> [Data shown]
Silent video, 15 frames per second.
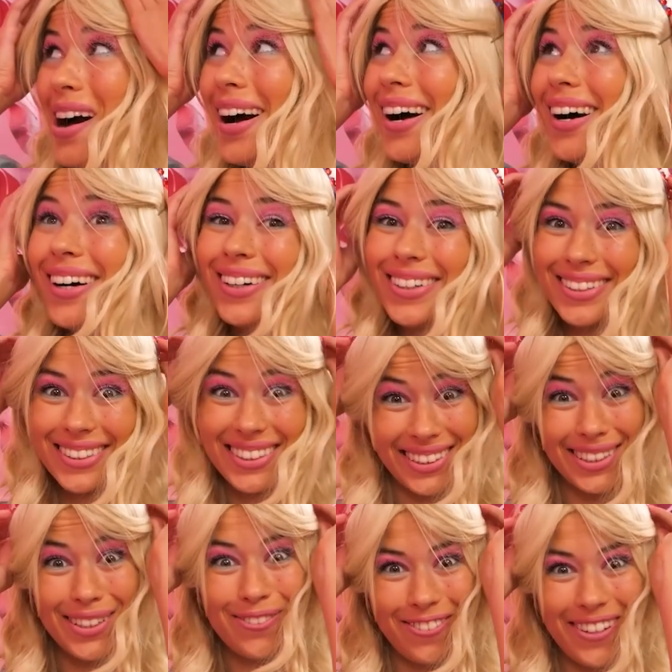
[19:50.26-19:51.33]
Barbie
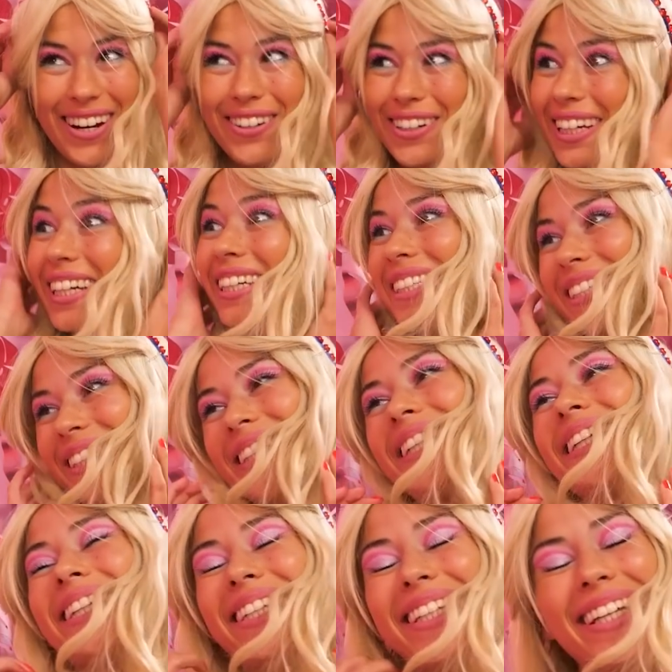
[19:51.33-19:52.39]
feels like a princess.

> [Work task] What is needed is an exact copy of all the records, minus any pictures.

> [Written solution]
Silent video, 15 frames per second.
[19:50.26-19:51.33]
Barbie
[19:51.33-19:52.39]
feels like a princess.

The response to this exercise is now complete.